The release of “Brexit Report: How has global demand for higher education shifted over the last 12 months?” also follows several shooting incidents in the US in which Indian Americans have been killed in suspected cases of anti-immigrant violence.
Students from China showed more interest in studying at US colleges and universities despite Trump’s election on November 11, while their interest in British schools was flat. Singaporean students were noticeably less keen on attending both British and US institutions.
Overall, European student interest in studying in Britain has also slipped several percentage points since the UK voted to leave the EU on June 23, 2016.
“Over the last 12 months, the US has been particularly hard hit from the Middle East and the UK is particularly hard hit from Europe. Although not exclusively, this is clearly in large part due to the two biggest political events over the last 12 months: the election of President Donald Trump and Brexit,” the report’s author, Aaron Porter, said in a statement.

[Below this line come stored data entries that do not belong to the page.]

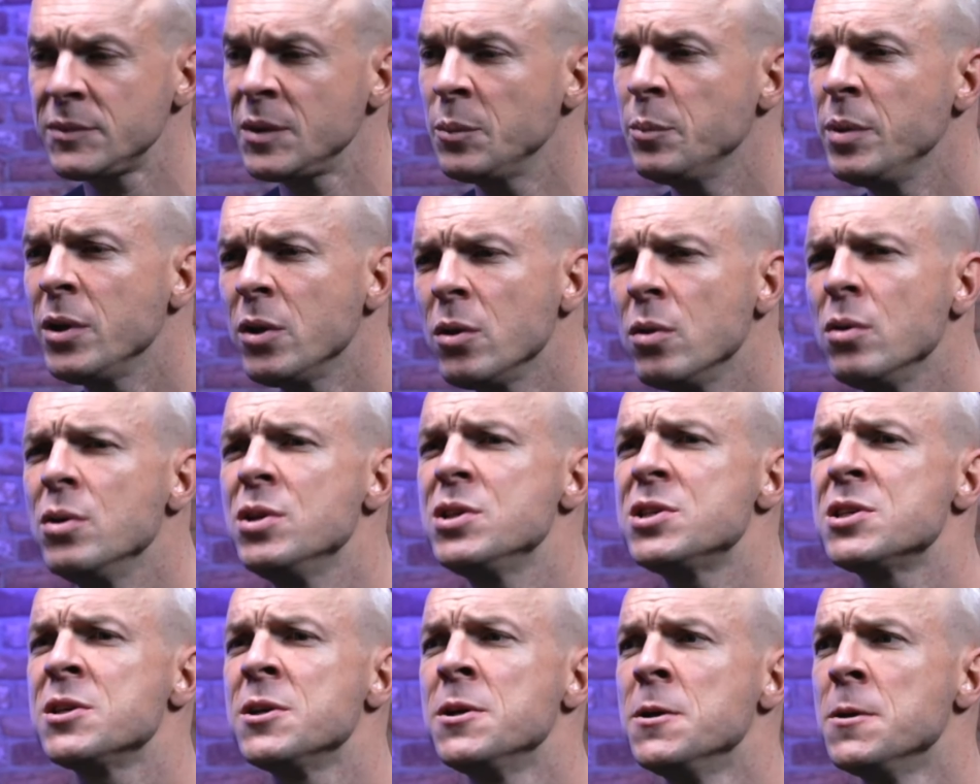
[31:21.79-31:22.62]

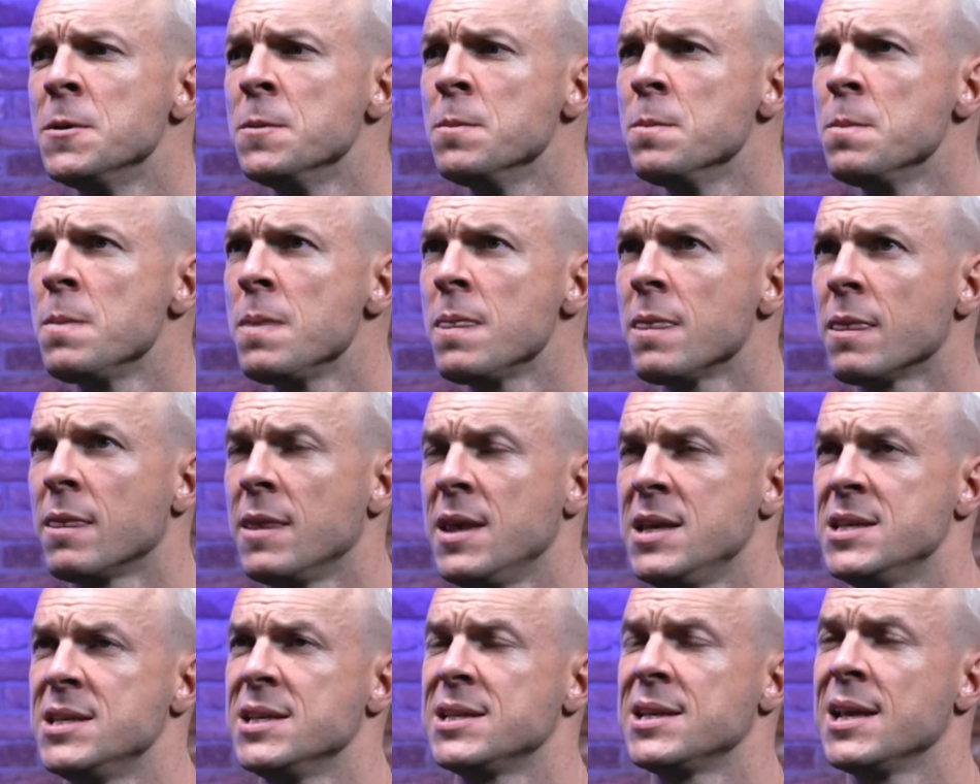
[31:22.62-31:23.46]
Because
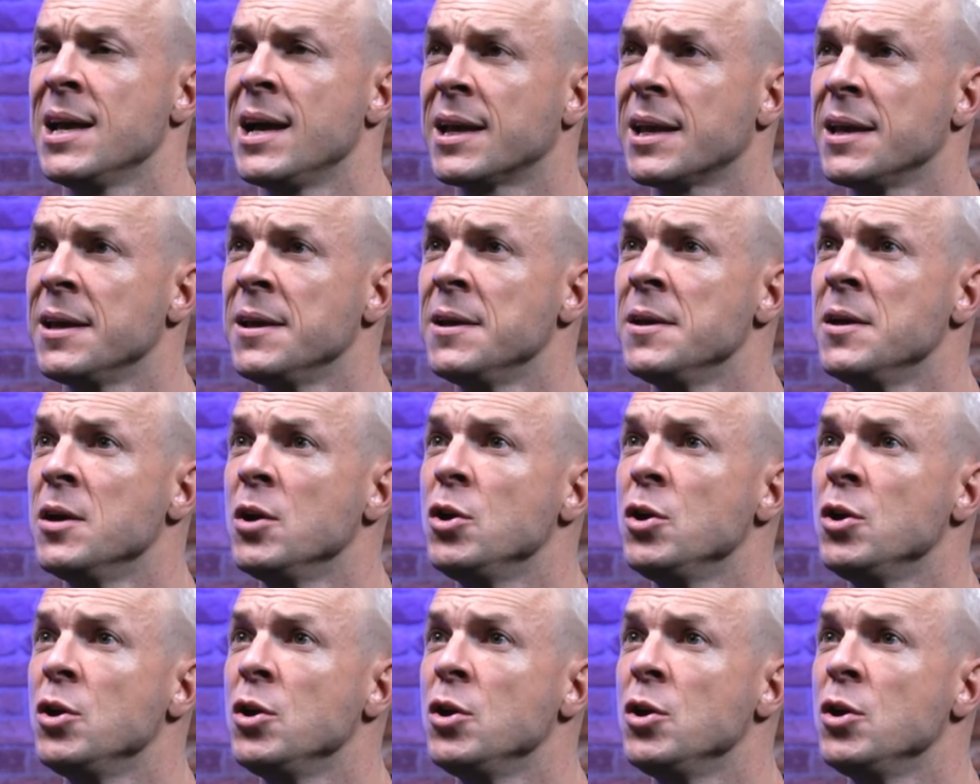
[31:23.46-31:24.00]
there's this like,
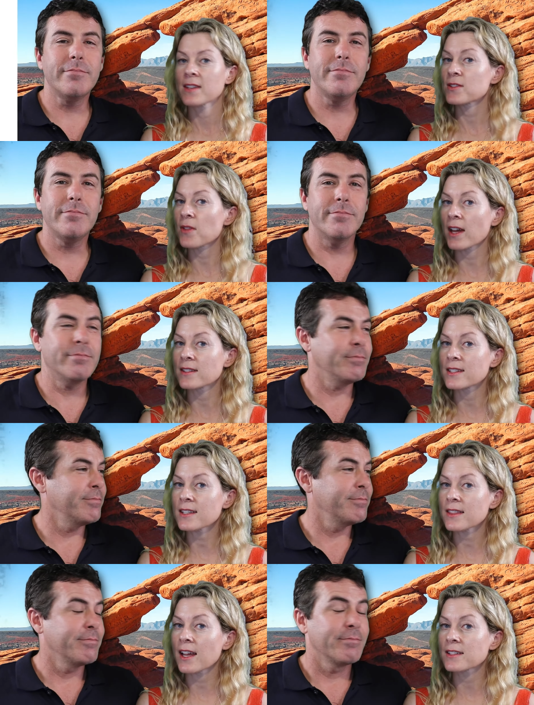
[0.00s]
Speaker 1: So that's
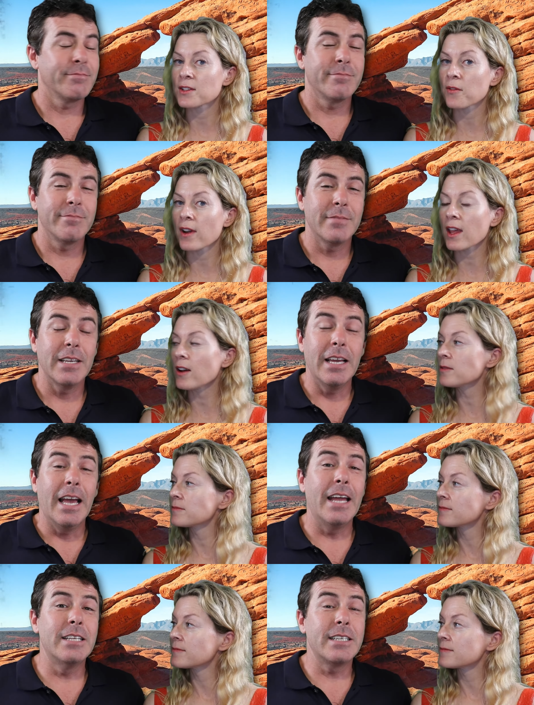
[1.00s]
it. That's our video.
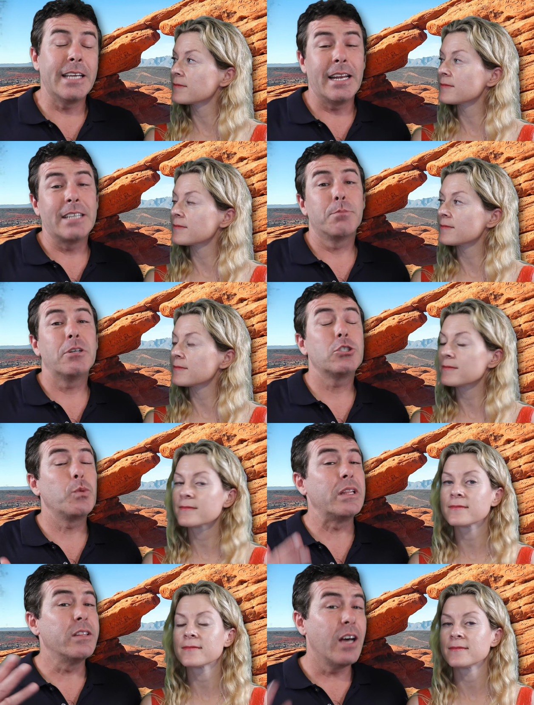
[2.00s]
Speaker 2: And again, as much as
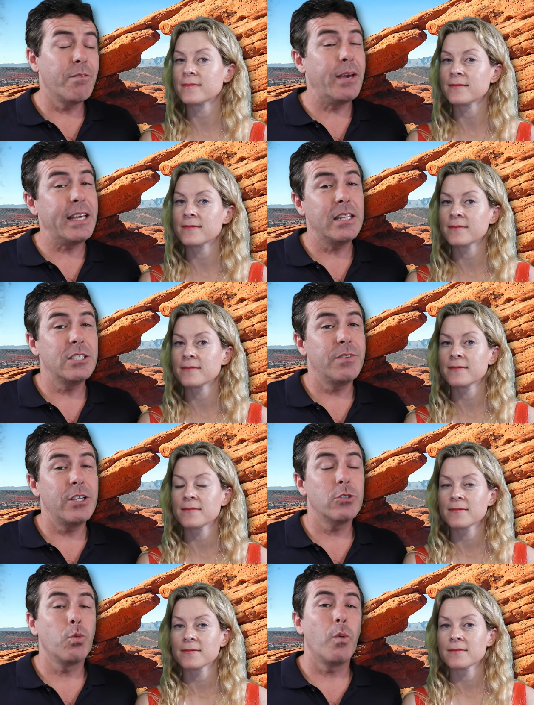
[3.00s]
we love making these
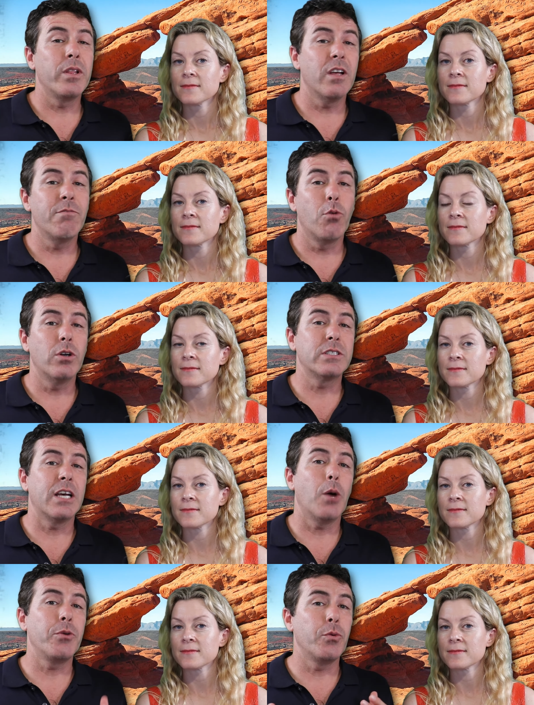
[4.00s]
videos, what we love more is to
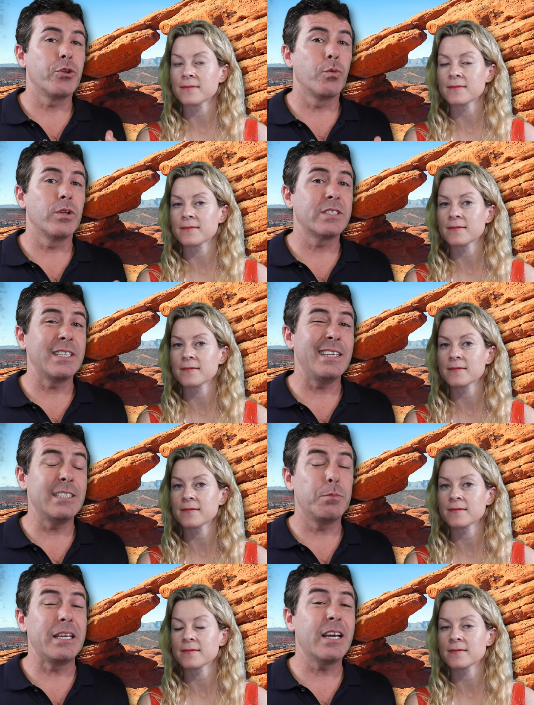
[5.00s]
help you with your real estate
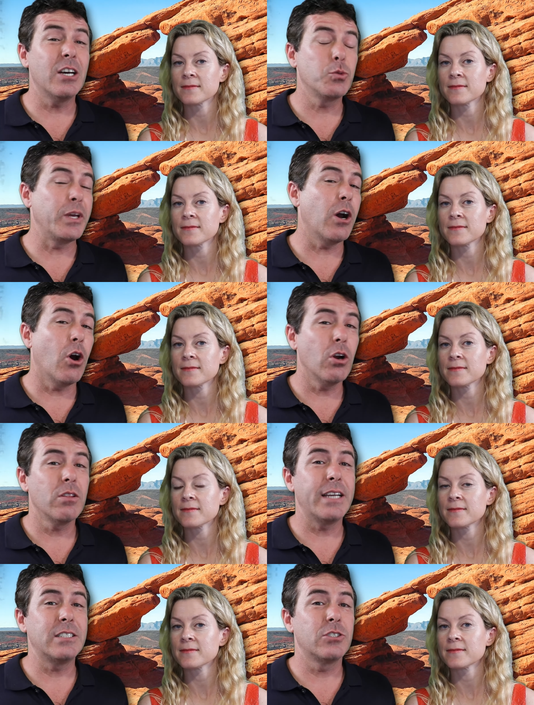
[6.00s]
needs, because we are
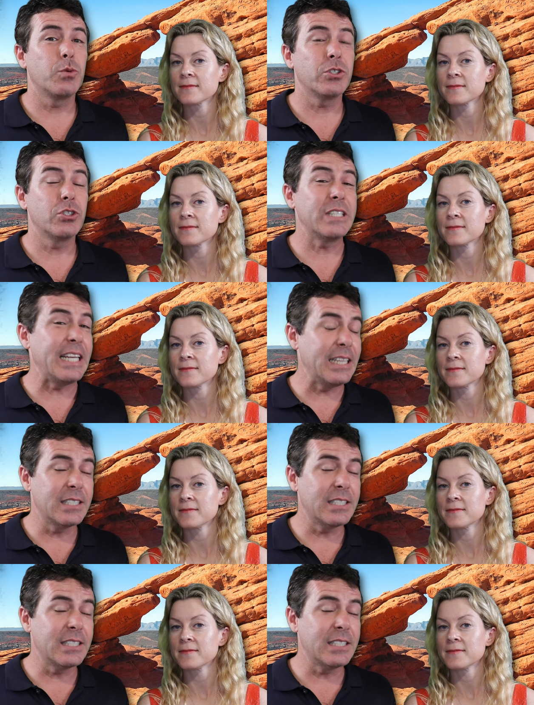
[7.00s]
licensed realtors in the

London-based Hotcourses specializes in university and course searches for domestic and international students and adult learning. The report’s findings are based on data from over 34 million prospective students who use the firm’s international websites. It compares demand for the 12 months between June 24, 2015 and June 23, 2016 vs. the 12 months from from June 24, 2016.
Indians prefer Canada
The report notes that the share of Indian students considering a US university or college has fallen to 27% from 36.4% (-9.4%) in the past 12 months.
Canada, in comparison, has seen the share of Indian interest in attending its schools soar to 22.6% from 7.7% (+14.9%).
General international student interest in studying at Canadian schools jumped to 10.6% from 4.9% (+5.7%).
Middle Eastern students mulling attending a US school dropped to 30.4% from 35.9% (-5.5%).
General foreign student interest in studying in the US has fallen to 31.9% from 35.7% (-3.8%).
Overall foreign student interest in the UK, following Brexit, has fallen to 25.6% of the global share from 28% (-2.4%). Specific interest from European students in attending British institutions has fallen to 30.7% from 36.9% (-6.2%).
Interest from Middle Eastern students in attending British schools was nearly flat at 33.4% vs. 33.5% but was up marginally in Saudi Arabia.
Thai interest in US institutions edged down to 23.9% from 25.9% (-2%). But it rose to a 39.4% share on the British side from 37.8% (+1.6%).
China, Singapore data
Hotcourses communications head Katie Duncan noted the educational search service doesn’t have a strong user base in China and did not include Chinese student data in its report.
But the company said in a separate data breakout to Asia Times, based on its users, that interest from Chinese students in studying at US schools rose to 35.4% from 30.8% (+4.6%). Interest in the UK, however, dropped to 22.7% from 36.1% (-13.4%).
In another separate breakout for Asia Times, Hotcourses said the share of Singaporean students looking at British schools fell to 22.7% from 36.1% (-13.4%). Interest in US schools fell to 12.3% from 17.4% (-5.1%).
“[The data’s taken] from the same dates as the Brexit report so it’s comparable,” Duncan said.